Il m’arrive rarement d’écrire ici, mais cette fois-ci je me suis fendu de ma plus belle plume. J’ai pris le clavier, et j’ai adressé un courriel à la Commission européenne.

Pourquoi ? Parce que Google a décidé qu’il ne suffisait plus de développer une application Android pour pouvoir la publier. Désormais, il faudra s’identifier nominativement, et Google pourra bannir un développeur et ses clés — non seulement du Play Store, mais de tout l’écosystème Android. Autrement dit : Google deviendrait juge, partie, et bourreau.

Je vous mets ci-dessous le texte envoyé (version intégrale), où j’explique les risques :

Sujet : Risques liés à l’obligation de certification nominative des développeurs Android décidée par Google

  1. Introduction

Nous souhaitons attirer l’attention de la Commission européenne sur une évolution récente annoncée par Google concernant Android.
Cette évolution impose aux développeurs d’applications une certification nominative obligatoire, avec la possibilité pour Google de bannir un développeur et ses clés à tout moment.

Cette mesure, présentée comme un renforcement de la sécurité, comporte en réalité de graves risques pour :

la concurrence loyale et l’innovation,

la souveraineté numérique européenne,

la sécurité réelle des citoyens,

les droits fondamentaux et le pluralisme numérique.

  1. Un risque majeur de verrouillage concurrentiel

En donnant à Google le pouvoir exclusif de certifier ou bannir les développeurs, cette mesure revient à lui accorder un rôle de juge et partie sur tout l’écosystème Android, y compris au-delà du Play Store.

Cela crée une barrière à l’entrée massive pour les start-ups et PME européennes, qui n’auront aucune garantie de pérennité si leur existence dépend du bon vouloir d’un acteur américain dominant.

Le DMA vise à assurer des marchés numériques “contestables et équitables”. Ici, nous observons exactement l’inverse : un contrôle total qui empêche l’émergence d’alternatives crédibles.

  1. Un danger pour la souveraineté numérique européenne

Cette mesure confère à une entreprise américaine la capacité de bloquer, sans recours, le lancement d’une application, y compris émanant d’un gouvernement européen.

Imaginez qu’une institution publique souhaite publier une application stratégique (santé, identité numérique, défense civile) qui ne correspond pas aux intérêts de Google : elle pourrait être bannie automatiquement.

C’est une remise en cause directe de l’autonomie stratégique européenne, et une dépendance inacceptable vis-à-vis d’un acteur extra-européen.

  1. Un bannissement définitif et irréversible des développeurs

Aujourd’hui, une application peut être bannie du Play Store, mais son développeur peut encore la diffuser via des stores alternatifs.
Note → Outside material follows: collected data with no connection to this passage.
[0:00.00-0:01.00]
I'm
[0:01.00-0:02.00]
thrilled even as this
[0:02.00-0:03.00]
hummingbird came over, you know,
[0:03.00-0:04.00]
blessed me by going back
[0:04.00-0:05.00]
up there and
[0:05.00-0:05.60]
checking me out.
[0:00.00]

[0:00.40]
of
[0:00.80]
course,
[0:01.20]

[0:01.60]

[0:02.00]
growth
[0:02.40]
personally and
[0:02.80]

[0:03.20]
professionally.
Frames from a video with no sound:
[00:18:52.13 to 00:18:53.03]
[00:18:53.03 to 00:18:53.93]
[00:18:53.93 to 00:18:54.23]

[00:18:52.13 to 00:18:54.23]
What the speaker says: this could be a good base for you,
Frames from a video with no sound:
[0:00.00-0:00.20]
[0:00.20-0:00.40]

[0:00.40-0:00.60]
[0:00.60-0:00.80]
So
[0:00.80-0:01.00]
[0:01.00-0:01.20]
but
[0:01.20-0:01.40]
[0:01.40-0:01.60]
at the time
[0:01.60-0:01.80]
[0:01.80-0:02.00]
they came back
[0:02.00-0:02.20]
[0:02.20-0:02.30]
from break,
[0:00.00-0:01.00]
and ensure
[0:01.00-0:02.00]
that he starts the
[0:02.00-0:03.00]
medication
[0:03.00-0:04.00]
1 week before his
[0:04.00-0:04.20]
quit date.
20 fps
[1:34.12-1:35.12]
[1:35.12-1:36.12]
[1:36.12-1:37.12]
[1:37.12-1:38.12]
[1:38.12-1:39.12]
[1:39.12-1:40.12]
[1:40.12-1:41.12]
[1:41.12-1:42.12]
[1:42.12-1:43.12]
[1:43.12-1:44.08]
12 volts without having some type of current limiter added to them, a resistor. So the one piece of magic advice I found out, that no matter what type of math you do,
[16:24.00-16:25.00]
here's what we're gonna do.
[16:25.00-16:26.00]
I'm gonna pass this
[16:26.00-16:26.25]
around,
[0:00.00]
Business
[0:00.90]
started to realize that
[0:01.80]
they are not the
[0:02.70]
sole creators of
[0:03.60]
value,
Demain, si Google dispose du pouvoir de bannir une clé à l’échelle du système, il ne restera plus aucune échappatoire.

Une simple plainte ou requête d’une entreprise américaine pourra suffire à contraindre Google à bannir un développeur sous prétexte de règles obscures, ou simplement parce que son produit dérange.

Une fois ce bannissement appliqué, il sera définitif : le développeur ne pourra plus jamais rien publier sur Android. Il sera littéralement “grillé” professionnellement, incapable d’exercer son métier.

Imaginez un développeur indépendant ou une petite PME qui investit des années dans une application innovante, et qui du jour au lendemain se voit interdit de continuer son activité. C’est une peine de mort économique infligée sans recours, totalement disproportionnée.

  1. Une illusion de sécurité qui ne protège pas contre la criminalité

Les réseaux criminels n’ont pas besoin du Play Store officiel pour communiquer ou opérer. Ceux qui ont un besoin réel de communications privées disposent déjà des moyens pour mettre en place leurs propres systèmes. La drogue, par exemple, est un marché immense qui emploie déjà des équipes entières de développeurs pour créer des solutions sur mesure.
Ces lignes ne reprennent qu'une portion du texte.